Dataset entries:

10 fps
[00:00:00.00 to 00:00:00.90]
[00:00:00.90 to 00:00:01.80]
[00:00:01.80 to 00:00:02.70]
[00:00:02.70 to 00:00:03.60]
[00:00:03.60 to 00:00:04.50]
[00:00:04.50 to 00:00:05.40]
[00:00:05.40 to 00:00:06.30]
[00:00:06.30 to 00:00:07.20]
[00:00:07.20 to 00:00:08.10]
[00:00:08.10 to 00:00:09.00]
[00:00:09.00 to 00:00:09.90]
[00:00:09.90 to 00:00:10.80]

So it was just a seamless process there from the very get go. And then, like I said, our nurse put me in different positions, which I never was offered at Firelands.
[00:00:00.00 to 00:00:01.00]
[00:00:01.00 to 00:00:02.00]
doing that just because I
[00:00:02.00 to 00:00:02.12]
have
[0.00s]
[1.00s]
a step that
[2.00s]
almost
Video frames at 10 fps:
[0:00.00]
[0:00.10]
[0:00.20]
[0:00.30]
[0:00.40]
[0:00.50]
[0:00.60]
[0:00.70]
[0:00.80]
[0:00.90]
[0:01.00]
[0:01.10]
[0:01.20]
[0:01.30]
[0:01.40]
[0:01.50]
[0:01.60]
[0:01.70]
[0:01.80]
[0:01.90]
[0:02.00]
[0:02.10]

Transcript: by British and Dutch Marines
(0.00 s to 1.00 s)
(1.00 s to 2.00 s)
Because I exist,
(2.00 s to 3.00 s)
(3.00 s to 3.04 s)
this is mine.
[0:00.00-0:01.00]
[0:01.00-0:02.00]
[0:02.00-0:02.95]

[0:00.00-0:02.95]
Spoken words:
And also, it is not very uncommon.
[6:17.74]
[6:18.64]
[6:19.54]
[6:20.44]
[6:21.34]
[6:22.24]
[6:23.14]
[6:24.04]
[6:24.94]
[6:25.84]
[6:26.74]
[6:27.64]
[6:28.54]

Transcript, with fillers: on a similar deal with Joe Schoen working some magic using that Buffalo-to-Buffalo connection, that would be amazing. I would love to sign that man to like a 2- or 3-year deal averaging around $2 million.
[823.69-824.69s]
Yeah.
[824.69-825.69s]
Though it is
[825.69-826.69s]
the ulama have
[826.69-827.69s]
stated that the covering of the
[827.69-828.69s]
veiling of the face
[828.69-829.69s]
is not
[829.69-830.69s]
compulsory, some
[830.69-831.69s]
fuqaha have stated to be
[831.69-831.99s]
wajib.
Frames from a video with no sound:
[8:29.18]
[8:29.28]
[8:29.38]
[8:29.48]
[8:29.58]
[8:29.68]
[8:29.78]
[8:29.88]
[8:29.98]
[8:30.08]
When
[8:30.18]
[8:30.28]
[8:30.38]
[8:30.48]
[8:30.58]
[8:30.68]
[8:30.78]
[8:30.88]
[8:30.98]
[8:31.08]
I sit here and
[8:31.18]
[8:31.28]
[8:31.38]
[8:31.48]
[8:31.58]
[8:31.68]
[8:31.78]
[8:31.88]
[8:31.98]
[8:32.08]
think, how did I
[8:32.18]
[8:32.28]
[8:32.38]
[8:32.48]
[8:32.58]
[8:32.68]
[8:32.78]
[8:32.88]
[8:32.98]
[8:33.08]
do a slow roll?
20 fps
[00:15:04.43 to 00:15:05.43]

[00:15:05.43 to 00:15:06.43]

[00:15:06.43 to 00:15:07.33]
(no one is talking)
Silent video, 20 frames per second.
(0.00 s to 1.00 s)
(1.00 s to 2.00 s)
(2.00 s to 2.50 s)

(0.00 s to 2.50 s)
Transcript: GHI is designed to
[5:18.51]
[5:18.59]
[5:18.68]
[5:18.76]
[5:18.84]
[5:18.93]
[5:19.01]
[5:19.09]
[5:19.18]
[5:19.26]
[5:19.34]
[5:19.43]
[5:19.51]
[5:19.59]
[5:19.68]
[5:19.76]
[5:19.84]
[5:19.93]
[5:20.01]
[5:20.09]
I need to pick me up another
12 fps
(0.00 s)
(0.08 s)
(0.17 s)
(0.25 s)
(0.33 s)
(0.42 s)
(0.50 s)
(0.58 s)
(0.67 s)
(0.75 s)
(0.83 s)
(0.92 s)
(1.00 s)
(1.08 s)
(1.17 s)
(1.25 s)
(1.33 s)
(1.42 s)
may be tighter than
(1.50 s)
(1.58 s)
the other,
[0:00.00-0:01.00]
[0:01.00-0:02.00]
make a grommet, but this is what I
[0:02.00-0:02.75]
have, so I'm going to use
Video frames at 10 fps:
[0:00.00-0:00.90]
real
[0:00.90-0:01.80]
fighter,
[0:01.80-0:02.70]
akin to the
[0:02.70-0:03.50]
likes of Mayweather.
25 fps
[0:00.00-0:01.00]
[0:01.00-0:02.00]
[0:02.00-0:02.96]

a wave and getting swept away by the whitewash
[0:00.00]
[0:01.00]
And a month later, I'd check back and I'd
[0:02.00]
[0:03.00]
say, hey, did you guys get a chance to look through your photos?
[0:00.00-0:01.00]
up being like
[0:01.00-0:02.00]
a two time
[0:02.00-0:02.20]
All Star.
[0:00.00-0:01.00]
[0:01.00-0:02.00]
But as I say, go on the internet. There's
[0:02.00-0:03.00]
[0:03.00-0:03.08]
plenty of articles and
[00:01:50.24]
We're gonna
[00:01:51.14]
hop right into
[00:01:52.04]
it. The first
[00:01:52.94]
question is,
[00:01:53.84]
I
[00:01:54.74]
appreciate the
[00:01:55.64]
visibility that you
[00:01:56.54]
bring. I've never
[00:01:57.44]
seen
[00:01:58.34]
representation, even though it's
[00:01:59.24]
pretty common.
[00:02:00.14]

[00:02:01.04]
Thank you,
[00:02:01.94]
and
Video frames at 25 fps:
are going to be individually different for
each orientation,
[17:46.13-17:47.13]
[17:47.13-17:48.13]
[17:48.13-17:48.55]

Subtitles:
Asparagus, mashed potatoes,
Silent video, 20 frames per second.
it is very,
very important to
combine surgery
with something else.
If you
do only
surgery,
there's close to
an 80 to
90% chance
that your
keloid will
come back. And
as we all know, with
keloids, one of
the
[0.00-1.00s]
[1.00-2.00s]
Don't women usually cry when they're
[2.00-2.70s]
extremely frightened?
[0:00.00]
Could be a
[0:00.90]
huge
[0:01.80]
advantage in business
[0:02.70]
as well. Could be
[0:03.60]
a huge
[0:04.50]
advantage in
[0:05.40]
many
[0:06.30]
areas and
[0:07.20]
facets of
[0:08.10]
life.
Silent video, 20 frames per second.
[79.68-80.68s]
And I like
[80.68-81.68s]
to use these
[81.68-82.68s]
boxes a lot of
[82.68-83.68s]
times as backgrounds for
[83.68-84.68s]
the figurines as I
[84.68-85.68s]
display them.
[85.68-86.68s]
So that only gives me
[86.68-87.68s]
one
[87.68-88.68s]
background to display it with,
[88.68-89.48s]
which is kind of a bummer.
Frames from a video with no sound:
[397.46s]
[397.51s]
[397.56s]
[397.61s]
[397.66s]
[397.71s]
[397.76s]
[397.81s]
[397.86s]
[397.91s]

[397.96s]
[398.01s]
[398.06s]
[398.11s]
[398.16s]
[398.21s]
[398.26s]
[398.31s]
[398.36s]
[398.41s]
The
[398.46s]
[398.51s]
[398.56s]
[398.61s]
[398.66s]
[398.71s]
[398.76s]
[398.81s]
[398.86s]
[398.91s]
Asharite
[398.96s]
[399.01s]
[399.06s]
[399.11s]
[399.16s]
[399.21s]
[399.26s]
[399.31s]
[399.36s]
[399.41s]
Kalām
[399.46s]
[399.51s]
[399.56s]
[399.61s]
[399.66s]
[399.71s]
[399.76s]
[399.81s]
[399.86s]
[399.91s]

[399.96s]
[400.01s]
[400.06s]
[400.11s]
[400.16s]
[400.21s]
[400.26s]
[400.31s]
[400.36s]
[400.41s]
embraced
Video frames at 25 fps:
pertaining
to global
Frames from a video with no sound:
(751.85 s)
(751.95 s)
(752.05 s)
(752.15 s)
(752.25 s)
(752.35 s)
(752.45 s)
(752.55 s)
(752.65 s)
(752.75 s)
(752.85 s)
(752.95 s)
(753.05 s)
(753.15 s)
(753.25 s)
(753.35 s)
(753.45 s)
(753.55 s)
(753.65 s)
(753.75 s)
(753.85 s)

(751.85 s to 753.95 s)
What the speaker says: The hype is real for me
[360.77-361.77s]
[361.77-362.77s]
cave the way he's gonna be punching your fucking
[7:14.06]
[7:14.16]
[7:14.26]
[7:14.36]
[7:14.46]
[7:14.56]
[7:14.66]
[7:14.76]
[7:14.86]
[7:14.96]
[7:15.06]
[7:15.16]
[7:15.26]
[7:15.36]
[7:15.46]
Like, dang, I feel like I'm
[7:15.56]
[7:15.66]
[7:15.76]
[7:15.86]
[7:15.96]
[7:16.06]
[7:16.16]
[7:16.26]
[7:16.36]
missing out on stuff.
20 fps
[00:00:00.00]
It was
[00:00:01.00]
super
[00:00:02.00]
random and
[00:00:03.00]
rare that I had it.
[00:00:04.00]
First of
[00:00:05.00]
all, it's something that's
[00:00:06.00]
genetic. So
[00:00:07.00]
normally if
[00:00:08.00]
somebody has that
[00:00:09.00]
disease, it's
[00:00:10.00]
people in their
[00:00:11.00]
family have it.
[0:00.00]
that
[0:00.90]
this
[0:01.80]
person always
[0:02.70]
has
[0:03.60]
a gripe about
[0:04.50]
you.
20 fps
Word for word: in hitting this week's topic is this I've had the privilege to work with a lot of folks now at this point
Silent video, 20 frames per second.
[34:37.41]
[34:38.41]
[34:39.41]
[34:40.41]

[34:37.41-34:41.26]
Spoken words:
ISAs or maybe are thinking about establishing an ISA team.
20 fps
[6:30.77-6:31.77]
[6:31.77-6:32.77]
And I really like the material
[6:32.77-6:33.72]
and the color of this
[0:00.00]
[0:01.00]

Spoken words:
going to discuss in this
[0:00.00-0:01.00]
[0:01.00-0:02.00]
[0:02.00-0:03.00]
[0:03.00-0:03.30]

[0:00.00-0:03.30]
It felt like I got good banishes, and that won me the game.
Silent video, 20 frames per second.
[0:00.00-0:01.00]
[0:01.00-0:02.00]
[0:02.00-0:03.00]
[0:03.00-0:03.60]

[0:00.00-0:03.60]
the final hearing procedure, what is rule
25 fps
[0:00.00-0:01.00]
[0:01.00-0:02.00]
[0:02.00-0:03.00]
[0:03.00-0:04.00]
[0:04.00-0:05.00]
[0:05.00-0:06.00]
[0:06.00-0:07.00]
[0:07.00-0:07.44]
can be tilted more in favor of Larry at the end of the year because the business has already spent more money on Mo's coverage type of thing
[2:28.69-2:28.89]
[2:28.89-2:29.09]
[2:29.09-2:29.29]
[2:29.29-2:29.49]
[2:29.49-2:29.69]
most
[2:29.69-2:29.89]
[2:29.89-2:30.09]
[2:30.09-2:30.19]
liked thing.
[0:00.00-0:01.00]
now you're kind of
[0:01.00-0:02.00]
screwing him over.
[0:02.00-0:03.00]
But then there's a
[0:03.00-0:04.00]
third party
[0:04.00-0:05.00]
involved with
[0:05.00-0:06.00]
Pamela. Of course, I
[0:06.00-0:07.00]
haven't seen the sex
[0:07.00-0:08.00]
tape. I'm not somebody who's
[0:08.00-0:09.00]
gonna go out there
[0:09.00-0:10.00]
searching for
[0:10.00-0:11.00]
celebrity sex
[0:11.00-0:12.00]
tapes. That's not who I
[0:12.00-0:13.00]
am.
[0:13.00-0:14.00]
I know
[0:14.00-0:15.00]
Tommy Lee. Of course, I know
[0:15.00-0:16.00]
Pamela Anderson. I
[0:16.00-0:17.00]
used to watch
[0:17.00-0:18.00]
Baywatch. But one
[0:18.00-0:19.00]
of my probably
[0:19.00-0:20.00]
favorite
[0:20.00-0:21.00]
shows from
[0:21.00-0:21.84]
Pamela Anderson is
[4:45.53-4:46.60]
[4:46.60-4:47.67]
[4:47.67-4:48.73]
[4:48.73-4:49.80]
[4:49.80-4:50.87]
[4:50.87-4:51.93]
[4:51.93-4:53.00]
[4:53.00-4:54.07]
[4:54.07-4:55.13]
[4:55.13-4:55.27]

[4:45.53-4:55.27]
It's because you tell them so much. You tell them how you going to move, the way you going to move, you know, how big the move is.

The task:
Count every line above that holds the string "Transcript" and give the total, nothing more.

Completed exercise:
3